Give A Fish or Teach Fishing

Four Things Lecture Is Good For conveys a simple, but always being overlooked, principle: instructors should teach students thinking in lectures, rather than cover materials. It has been recognized that modern education changed from “teaching-centered” to “learning-centered”. This means that the primary purpose of any forms of teaching, including lecture, is to improve the ability of the learner. The role of instructor in learning becomes minimum and learner is the center of learning. In a lecture, Robert Talbert thinks, to model thought process, to share cognitive structure, to give contexts, and to tell story are the four missions of the lecturer. As far as I am concerned, all these four missions are to teach students how to think. Just like the old proverb, to teach students how to think will benefit them for a long time.

However, how to teach students how to think is an interesting topic. When all efforts of an teacher is to tell student the steps of thinking in an abstract way, to draw knowledge maps, or to make categories of cognitive units, this information itself becomes “materials”. In these times, examples including facts and general knowledge are important. I do agree with that telling stories is a good approach to fulfill the purpose of teaching students how to think, but video games seem to go too far. James Paul Gee’s arguments have some reasonable points. For me, it is okay to use video games as a sort of metaphor, video games themselves are not transcendence or extension of reality but escape or distortion of reality. We should by no means learn any thing from or through video games. Moreover, Gee’s arguments are very easy to be misunderstood. In my opinion, the best expression of ideas in the reading articles in this week is still “learning through action, and reflection”.

4 thoughts on “Give A Fish or Teach Fishing”

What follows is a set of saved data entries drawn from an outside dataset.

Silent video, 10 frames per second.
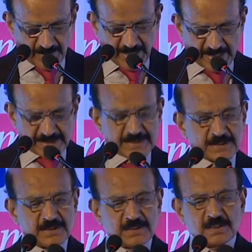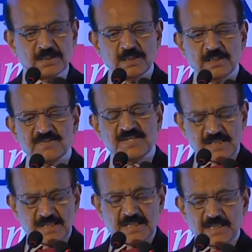and
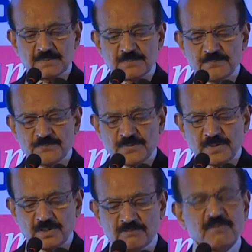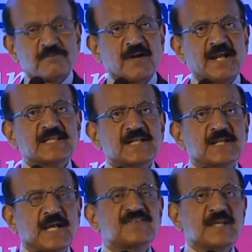certainly we find that
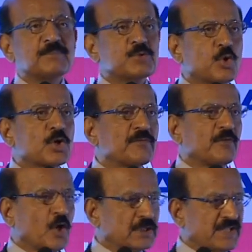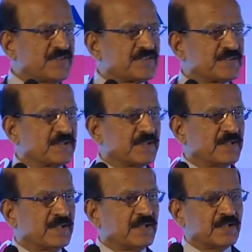a sum total of all this
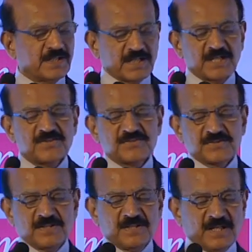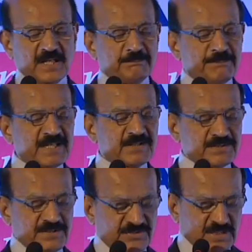is a big
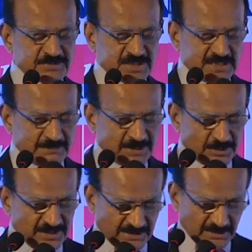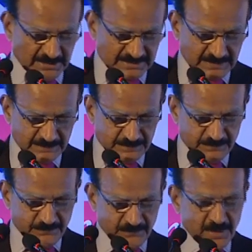disruption coming on technology.
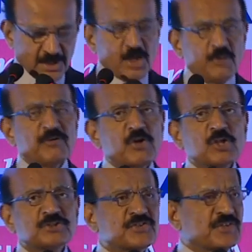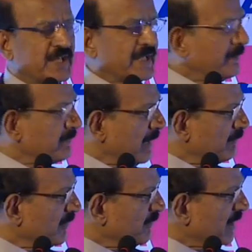We're also saying, and I
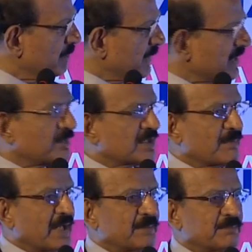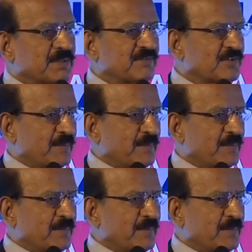was very impressed with my previousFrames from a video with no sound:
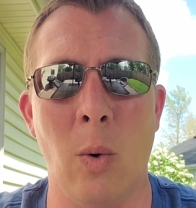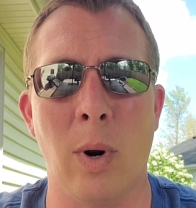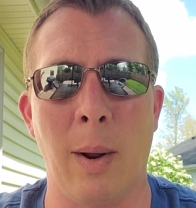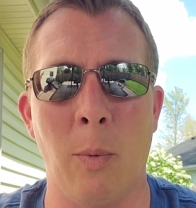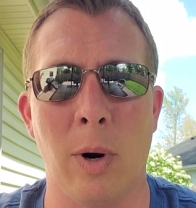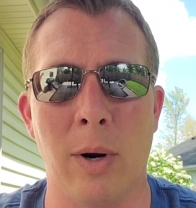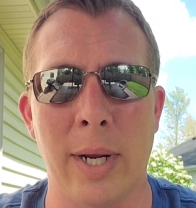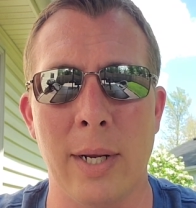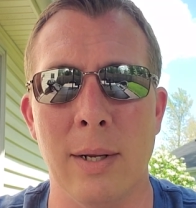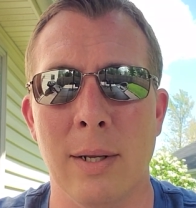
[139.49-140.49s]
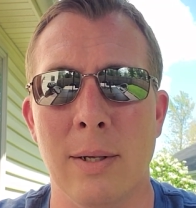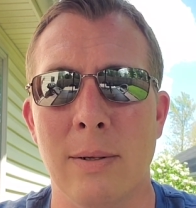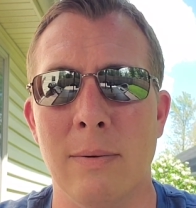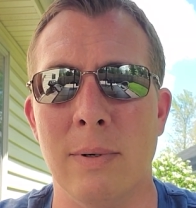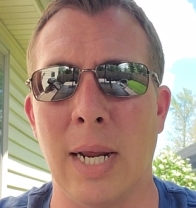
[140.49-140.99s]
what I'm wearing
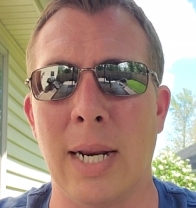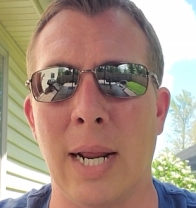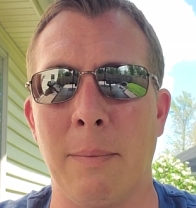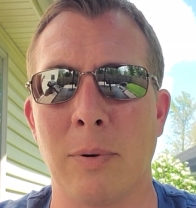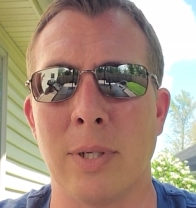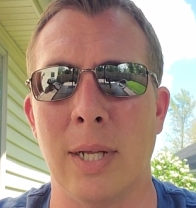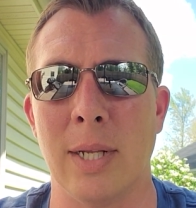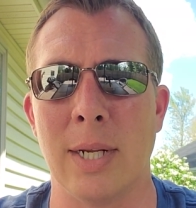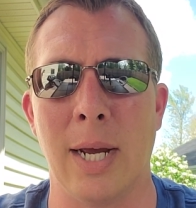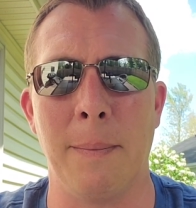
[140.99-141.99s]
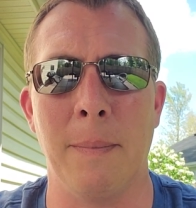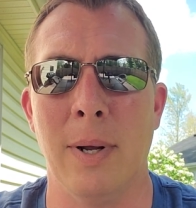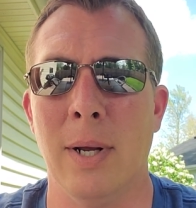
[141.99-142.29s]
99% of the time.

  1. Hi Yangliang, I agree with most of your comments, but I am kinda skeptical whether the video games are the forms of escaping and distortion of reality. I do agree with you that, virtual reality is a “different” form of reality. Yet, my question is, is it really too different?

    While working with people having video games addictions according to the diagnostic criteria, one thing that always fascinated with me was somehow, at the end, the very same problems they were experiencing in their non-virtual lives were re-appearing in the context of video-games. The ones who were failing to collaborate with others were also failing to collaborate in video games, or the ones who are having difficulties in making strategic planning, were also failing on those tasks.

    In that sense, video games were providing a vast amount of information where the “needs” of these people are. That is, playing Warcraft, Starcraft or Second Life says a lot about the skills and needs of the persons.

    Also, I had a chance to know many people who improved their skills by the means of using videogames. Many people beating their social phobia up by the means of playing Second Life, for instance; or many people meeting with people having similar interests and perspectives similar to them in the virtual reality settings.

    In this regard, I feel like as the world outside the videogames, the virtual reality has its own advantages and disadvantages. And these does not necessarily make virtual reality more or less real. For Berkeley and the subjective idealists for instance, we are just our minds, and what we think of shapes our reality.

    Yet, by keeping all these metaphysical stuff aside, and talking from a pragmatic perspective, we can assess the needs of the students and by the means of recognizing and minimizing the disadvantages and maximizing the advantages, we can integrate the video games reality to our understanding and practice.

  2. I like your ideas here about teaching students how to think, but I wonder if it is too late to do this by the time they get to us as undergraduate students. There is research that shows it’s much easier to learn a foreign language by starting at a young age, and I think the same would have to be said for teaching students how to think. Most students are already set in their ways by the time they reach college in terms of how they learn, study, and work, and, while there is a learning curve, it might be too late to try to completely reinvent the wheel.

  3. Hi, Yang, thank you for sharing, I like your discussion about “learner-centered” teaching method. Throughout all my education years, I have taken many course that the students’ obligation is only to listen and take notes. I really doubt that how much the students have learned in the end. However, I have a question about “recognizing and minimizing the disadvantages and maximizing the advantages”, how do we recognize the disadvantages and how can we minimize it? What strategies should we take?

  4. I agree with you- I am not really sold on the Idea of using video games to teach. Its a one way but may not be the best way to teach depending on certain classes.